Choose descriptive and unique type names to avoid confusion when handling multiple patterns. This type will also be referenced in the TTS for optionally skipping these types or providing custom text transformations before speaking these types. It’s also optionally referenced in RTVI for similar purposes of not sending certain types or transforming them before sending to the client.
start_pattern
str
required
Pattern that marks the beginning of content
end_pattern
str
required
Pattern that marks the end of content
action
MatchAction
default:"MatchAction.REMOVE"
What to do with the matched pattern and its content:
  • MatchAction.REMOVE: The text along with its delimiters will be removed from the streaming text.

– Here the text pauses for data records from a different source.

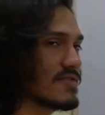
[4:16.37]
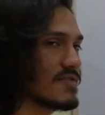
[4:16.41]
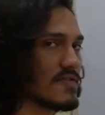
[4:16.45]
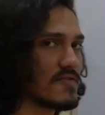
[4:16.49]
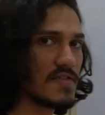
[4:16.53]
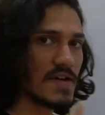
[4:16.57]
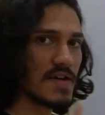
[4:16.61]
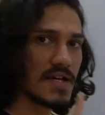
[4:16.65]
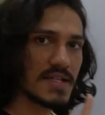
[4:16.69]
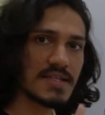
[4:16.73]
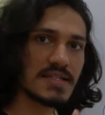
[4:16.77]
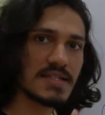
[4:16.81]

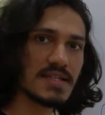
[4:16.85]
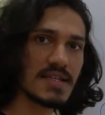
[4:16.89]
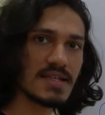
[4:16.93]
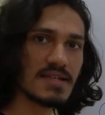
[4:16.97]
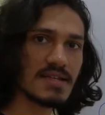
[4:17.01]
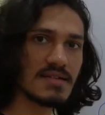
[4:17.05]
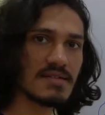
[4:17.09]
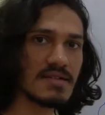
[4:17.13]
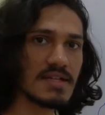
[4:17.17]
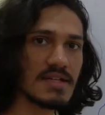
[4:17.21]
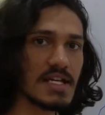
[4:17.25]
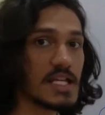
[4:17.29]
first
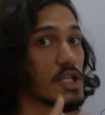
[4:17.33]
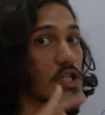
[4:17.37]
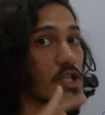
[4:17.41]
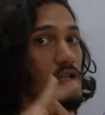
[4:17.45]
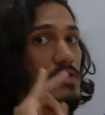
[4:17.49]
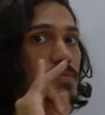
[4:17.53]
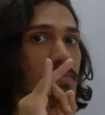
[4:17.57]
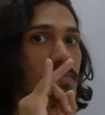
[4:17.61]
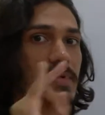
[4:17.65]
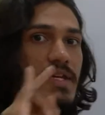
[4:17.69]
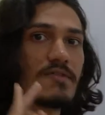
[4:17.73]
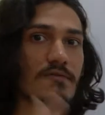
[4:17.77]
thing, it
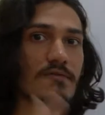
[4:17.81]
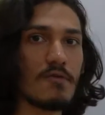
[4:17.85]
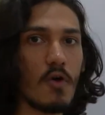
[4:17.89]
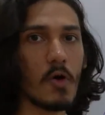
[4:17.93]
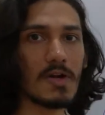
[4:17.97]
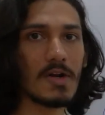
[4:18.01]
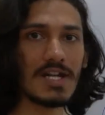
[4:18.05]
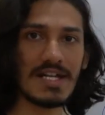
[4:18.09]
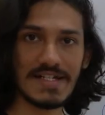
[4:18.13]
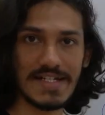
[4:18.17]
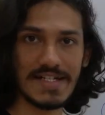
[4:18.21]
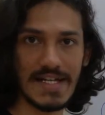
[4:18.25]
should be
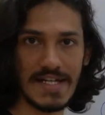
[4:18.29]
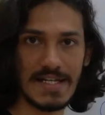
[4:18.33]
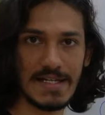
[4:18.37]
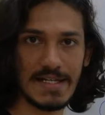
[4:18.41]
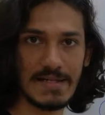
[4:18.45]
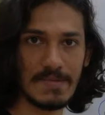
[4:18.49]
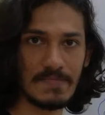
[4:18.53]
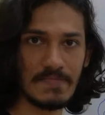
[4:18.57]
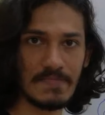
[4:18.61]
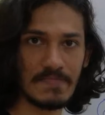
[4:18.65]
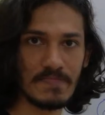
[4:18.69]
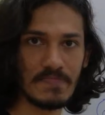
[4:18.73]
volatile.
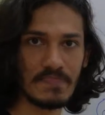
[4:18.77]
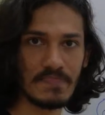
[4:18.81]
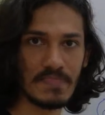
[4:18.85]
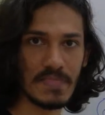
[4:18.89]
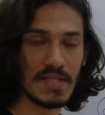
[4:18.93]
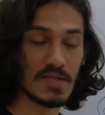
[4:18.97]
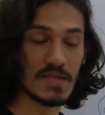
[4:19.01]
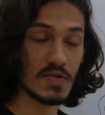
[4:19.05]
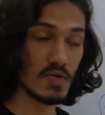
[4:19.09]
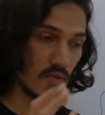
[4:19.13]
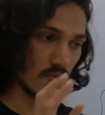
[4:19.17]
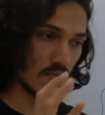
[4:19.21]

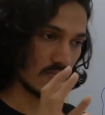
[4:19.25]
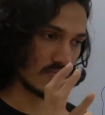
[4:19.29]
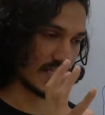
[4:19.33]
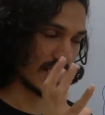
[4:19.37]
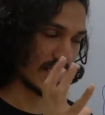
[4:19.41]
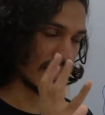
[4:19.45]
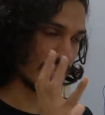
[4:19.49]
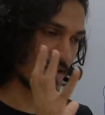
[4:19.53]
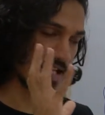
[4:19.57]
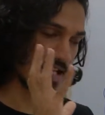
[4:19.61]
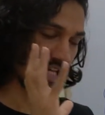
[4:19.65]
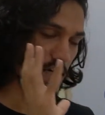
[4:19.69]
So
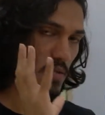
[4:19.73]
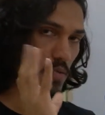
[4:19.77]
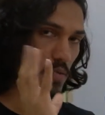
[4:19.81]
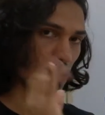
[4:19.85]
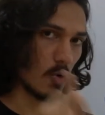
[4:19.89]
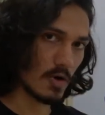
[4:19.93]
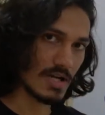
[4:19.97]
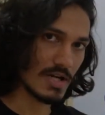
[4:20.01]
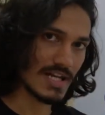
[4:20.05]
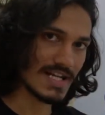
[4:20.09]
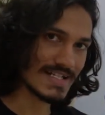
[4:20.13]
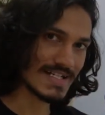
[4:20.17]
things that are
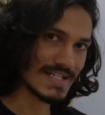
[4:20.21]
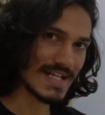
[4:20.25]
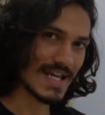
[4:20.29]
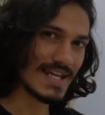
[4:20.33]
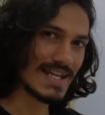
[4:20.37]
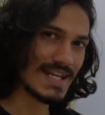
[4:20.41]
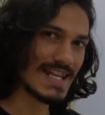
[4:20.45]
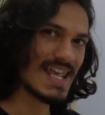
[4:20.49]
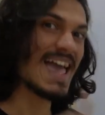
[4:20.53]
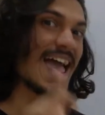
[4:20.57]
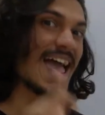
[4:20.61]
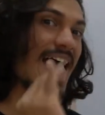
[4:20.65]

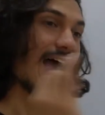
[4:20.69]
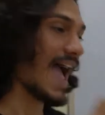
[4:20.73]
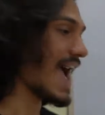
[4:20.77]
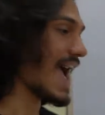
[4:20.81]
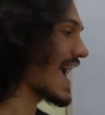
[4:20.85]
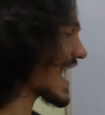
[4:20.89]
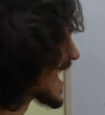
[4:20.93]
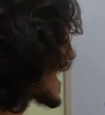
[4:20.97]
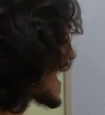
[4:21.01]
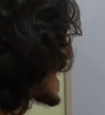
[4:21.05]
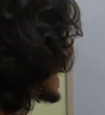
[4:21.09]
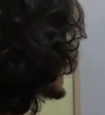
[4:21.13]
volatile,
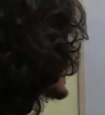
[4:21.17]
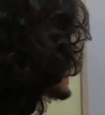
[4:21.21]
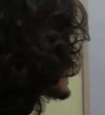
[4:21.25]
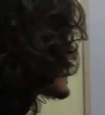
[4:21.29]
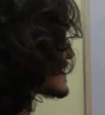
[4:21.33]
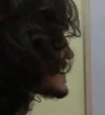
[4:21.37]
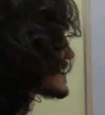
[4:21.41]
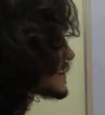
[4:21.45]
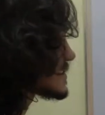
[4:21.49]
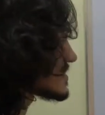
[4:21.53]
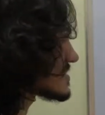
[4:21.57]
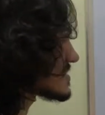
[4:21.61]
and
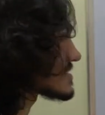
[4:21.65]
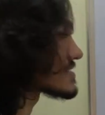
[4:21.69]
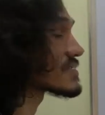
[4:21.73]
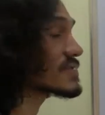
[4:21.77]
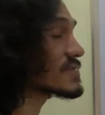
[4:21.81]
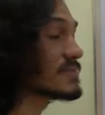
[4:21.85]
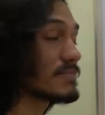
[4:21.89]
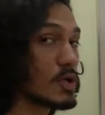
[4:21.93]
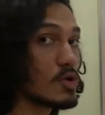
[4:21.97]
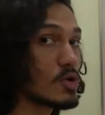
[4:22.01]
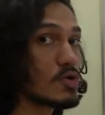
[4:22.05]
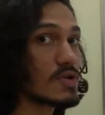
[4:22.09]
this
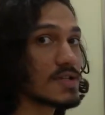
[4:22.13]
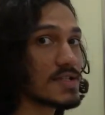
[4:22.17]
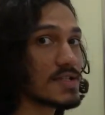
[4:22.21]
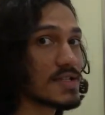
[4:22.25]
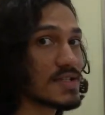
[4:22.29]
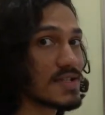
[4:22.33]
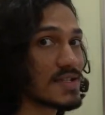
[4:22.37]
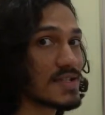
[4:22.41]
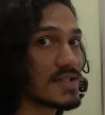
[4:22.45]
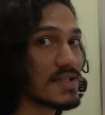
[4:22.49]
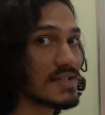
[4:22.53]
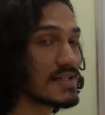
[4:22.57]
is
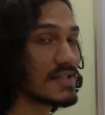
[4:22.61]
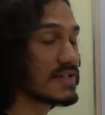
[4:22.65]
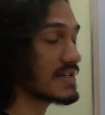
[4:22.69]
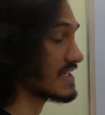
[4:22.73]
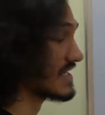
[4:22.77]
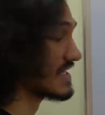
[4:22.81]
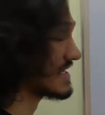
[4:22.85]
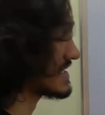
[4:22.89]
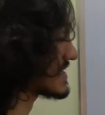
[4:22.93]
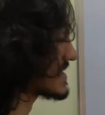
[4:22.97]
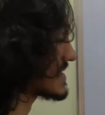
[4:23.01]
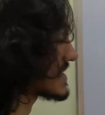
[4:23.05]
mucus,
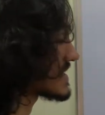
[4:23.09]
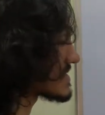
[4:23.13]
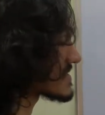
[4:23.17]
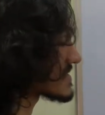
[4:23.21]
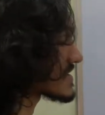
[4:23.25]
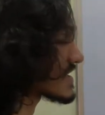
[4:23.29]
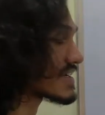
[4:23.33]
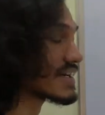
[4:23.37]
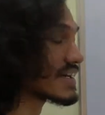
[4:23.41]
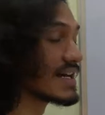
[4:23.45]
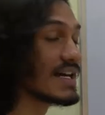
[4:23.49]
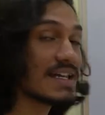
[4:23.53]
things
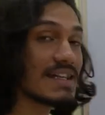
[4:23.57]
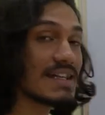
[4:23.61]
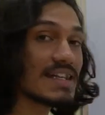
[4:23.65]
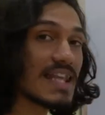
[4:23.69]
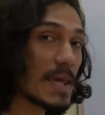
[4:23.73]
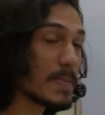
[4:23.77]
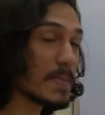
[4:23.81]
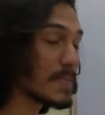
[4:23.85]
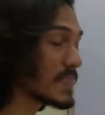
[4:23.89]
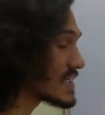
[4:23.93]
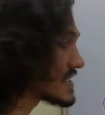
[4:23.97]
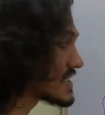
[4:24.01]
that are
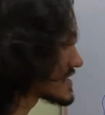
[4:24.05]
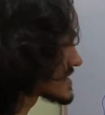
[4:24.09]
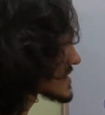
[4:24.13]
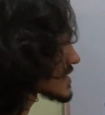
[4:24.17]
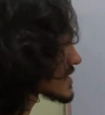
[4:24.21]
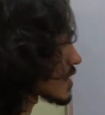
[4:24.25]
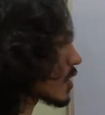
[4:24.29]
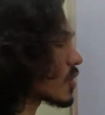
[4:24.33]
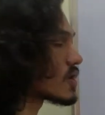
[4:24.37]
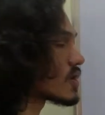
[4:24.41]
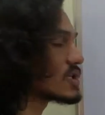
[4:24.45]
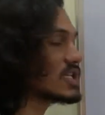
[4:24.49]
lipid
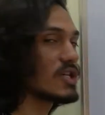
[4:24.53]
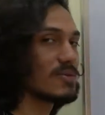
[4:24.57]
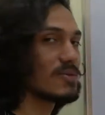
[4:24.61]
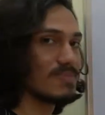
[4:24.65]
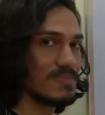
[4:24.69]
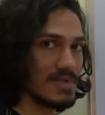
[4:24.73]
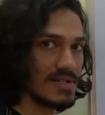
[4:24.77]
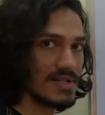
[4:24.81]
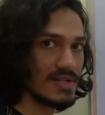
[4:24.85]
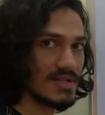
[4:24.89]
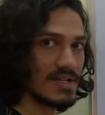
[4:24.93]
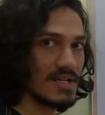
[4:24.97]

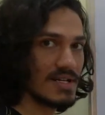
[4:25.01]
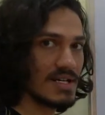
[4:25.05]
soluble,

Sentence aggregation will continue on as if this text did not exist.
  • MatchAction.KEEP: The delimiters will be removed, but the content between them will be kept. Sentence aggregation will continue on with the internal text included. This is helpful if you want to keep the content but be notified when it occurs via a callback.
  • MatchAction.AGGREGATE: Aggregate the matched pattern and its content as a separate aggregation. The matched content will be returned in an Aggregation object with the specified type when the pattern is completed. When the start of this pattern is detected, any buffered text up to that point will be returned as a standard “sentence” aggregation.
Returns
Self for method chaining

add_pattern_pair

This method is deprecated. Use add_pattern instead.
pattern_aggregator.add_pattern_pair(
  pattern_id,
  start_pattern,
  end_pattern,
  remove_match=True
)

on_pattern_match

pattern_aggregator.on_pattern_match(type, handler)
Registers a handler function to be called when a specific pattern pair is matched.
type
str
required
The pattern pair type to listen for (as defined in add_pattern)
handler
Callable[[PatternMatch], Awaitable[None]]
required
Function to call when the pattern is matched. The function should accept a PatternMatch object.
Returns
Self for method chaining

Pattern Match Object

When a pattern is matched, the handler function receives a PatternMatch object which is a subclass of the Aggregation object. It contains the following fields:
type
str
The identifier and descriptor of the matched pattern pair. This field is part of the Aggregation base class.
text
str
The text content between the start and end patterns. This field is part of the Aggregation base class.
full_match
str
The complete text including start and end patterns.

Usage Examples

Voice Switching in TTS

This example demonstrates finding custom <voice> tags in streaming text to switch voices dynamically in a TTS service like Cartesia. It removes the tags and the content between them, such that the content is treated as if it does not exist. It will not be spoken by the TTS, it will not be added to the context, and it will not be sent to clients via RTVI. Instead, it simply triggers a voice switch side effect.
# Define voice IDs
VOICE_IDS = {
    "narrator": "c45bc5ec-dc68-4feb-8829-6e6b2748095d",
    "female": "71a7ad14-091c-4e8e-a314-022ece01c121",
    "male": "7cf0e2b1-8daf-4fe4-89ad-f6039398f359",
}

# Initialize TTS service, starting with default narrator voice
tts = CartesiaTTSService(
    api_key=os.getenv("CARTESIA_API_KEY"),
    voice_id=VOICE_IDS["narrator"],
)

# Create pattern aggregator
pattern_aggregator = PatternPairAggregator()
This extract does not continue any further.